ATM does respond favorably to ADT so if your husband is responding, I wouldn't look to switch treatments. As for needing to be CR, usually the trials require that but each trial is set up differently.

Nfler7 months ago

I too didn’t like the adt n how harmful it was to my body n mind. Very similar time frames n age as your husband’s and researched non stop for months, decided to stop adt when I came across ivermectin and cbd oil treatments. You can read all my previous posts but In a nutshell I had a psa of 1.92 after all trx and it is now down to 1.29 after 9 months of using ivm n cbd oil w curcurmin predominantly. Maybe something you guys may want to research on your own and at the very least studies show ivermectin can make cancer cells hormone sensitive again after going castrate resistant if you guys continue the adt route. Good luck n we’ll b praying for you…😊😇😇😇

FaithOverFear104 in reply to Nfler7 months ago

Thank you for this - and for the prayers. I am glad that your plan is helping. It's something to consider. Prayers for you as well.

mangeycritter7 months ago

I emphatically agree with the other posts suggesting you see Dr. Wassim Abida if you can. I have personal experience with Dr. Abida at the 68th St. location. If necessary, you might petition Dr. Johnathan Rosenberg (Chief at Sidney Kimmel).

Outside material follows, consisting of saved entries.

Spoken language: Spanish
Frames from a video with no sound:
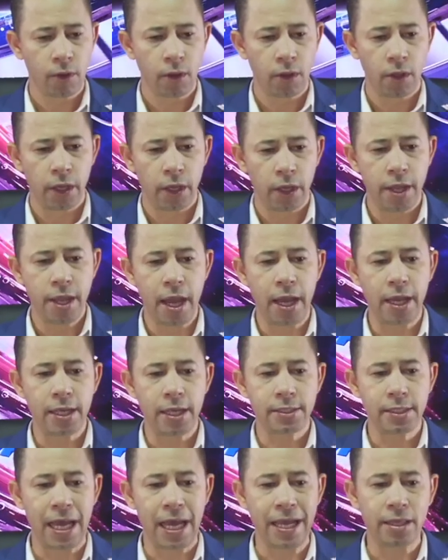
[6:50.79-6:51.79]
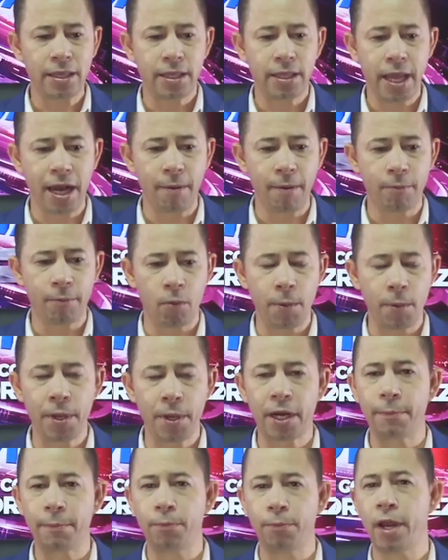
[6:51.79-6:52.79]
Ella es haitiana, pero vive
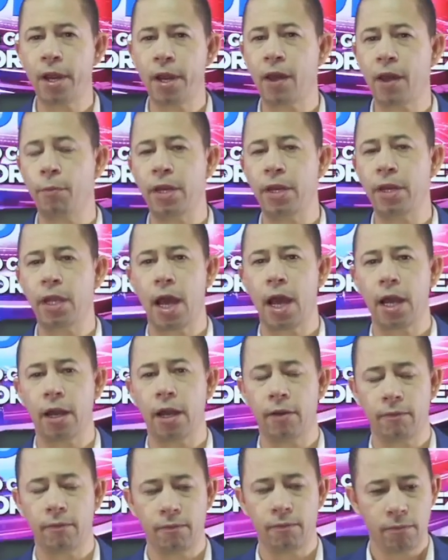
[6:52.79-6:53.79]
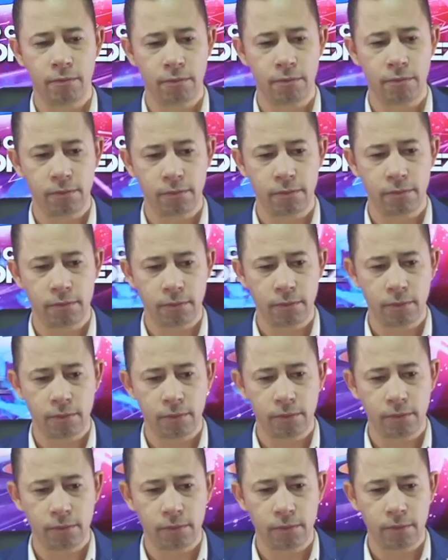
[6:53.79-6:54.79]
en República Dominicana.
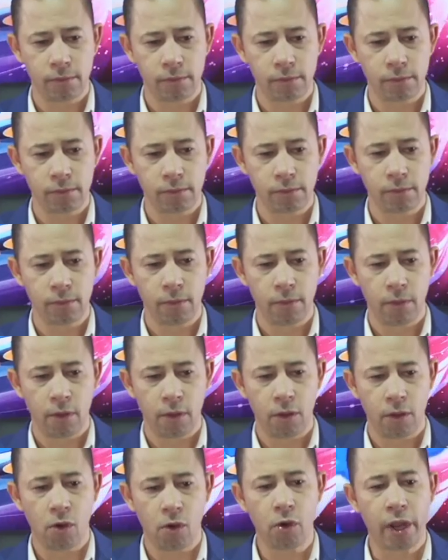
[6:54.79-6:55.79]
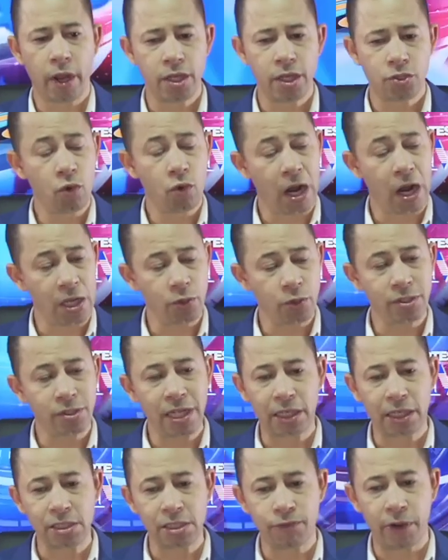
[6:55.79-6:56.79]
Sí, señor. Ok, su caso
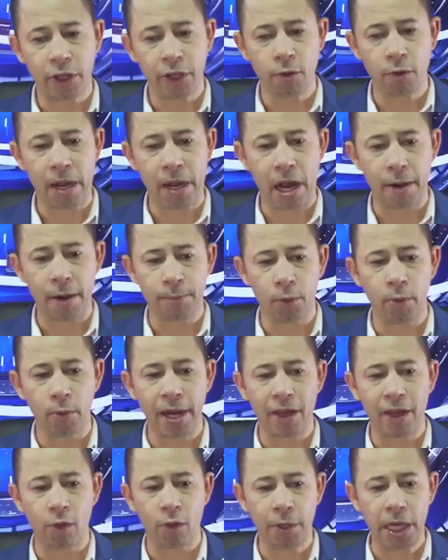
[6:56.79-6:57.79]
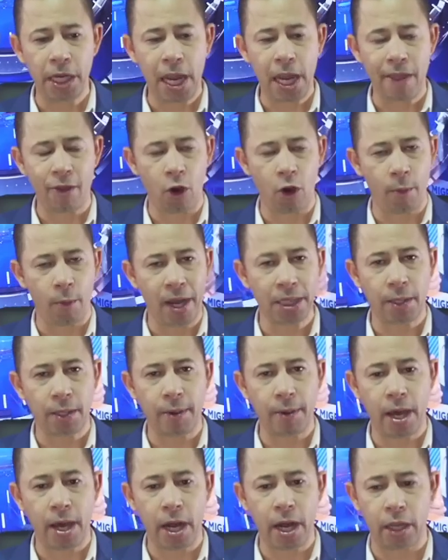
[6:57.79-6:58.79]
está transferido para República Dominicana, lo van a
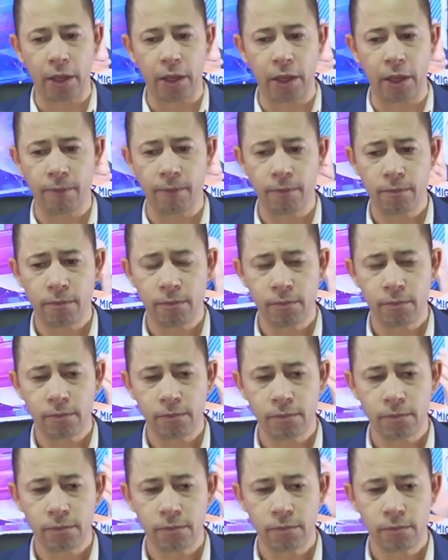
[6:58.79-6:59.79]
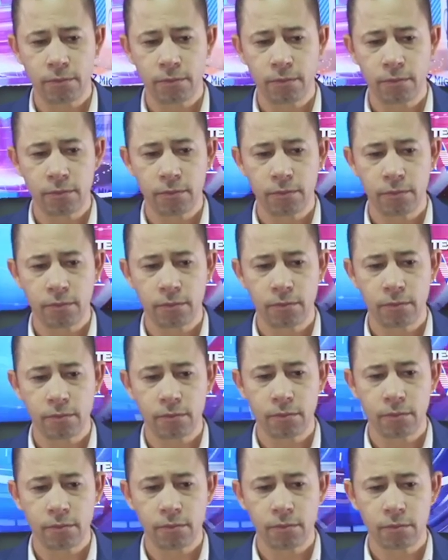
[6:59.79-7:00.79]
trabajar aquí. Sí,
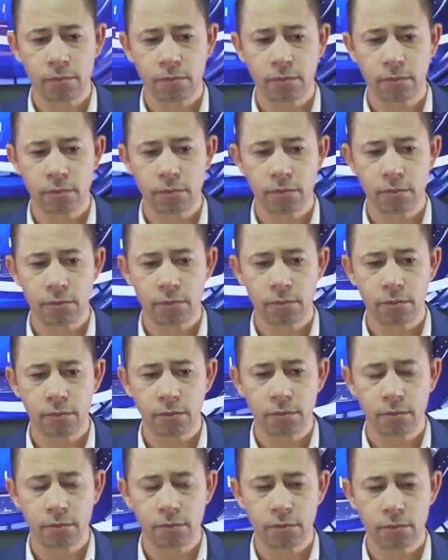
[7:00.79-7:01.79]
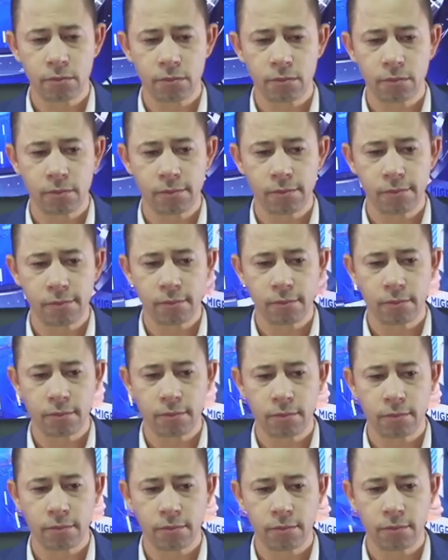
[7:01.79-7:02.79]
señor. En la página, el
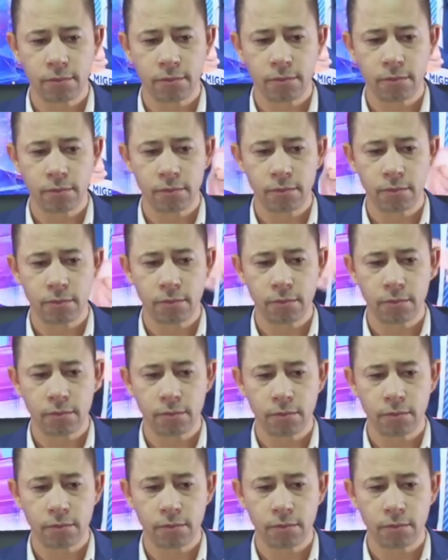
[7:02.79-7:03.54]
CAC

Dr. Abida explained at length my SPOP mutation and its prognostic implications.

Anecdote: On one occasion while in the waiting room I saw Dr. Abida enter the room and apologize to a patient for being late.

FaithOverFear104 in reply to mangeycritter7 months ago

Thank you for this. It is nice to hear such good things about Dr. Abida. We went down the road of trying to change MOs at Sloan early on because friends with connections to top PCa docs at Dana Farber gave us recommendations for top PCa docs at MSK (Dr. Abida was actually one of them), and it is (or was at the time) pretty much impossible to switch. We eventually gave up and stuck with the MO my husband was assigned to at the local center he goes to. The MO assured us he'd collaborate with the docs in NYC and he did so everything ended up being okay. We will see what happens and will definitely push harder for a change if we feel like we need to.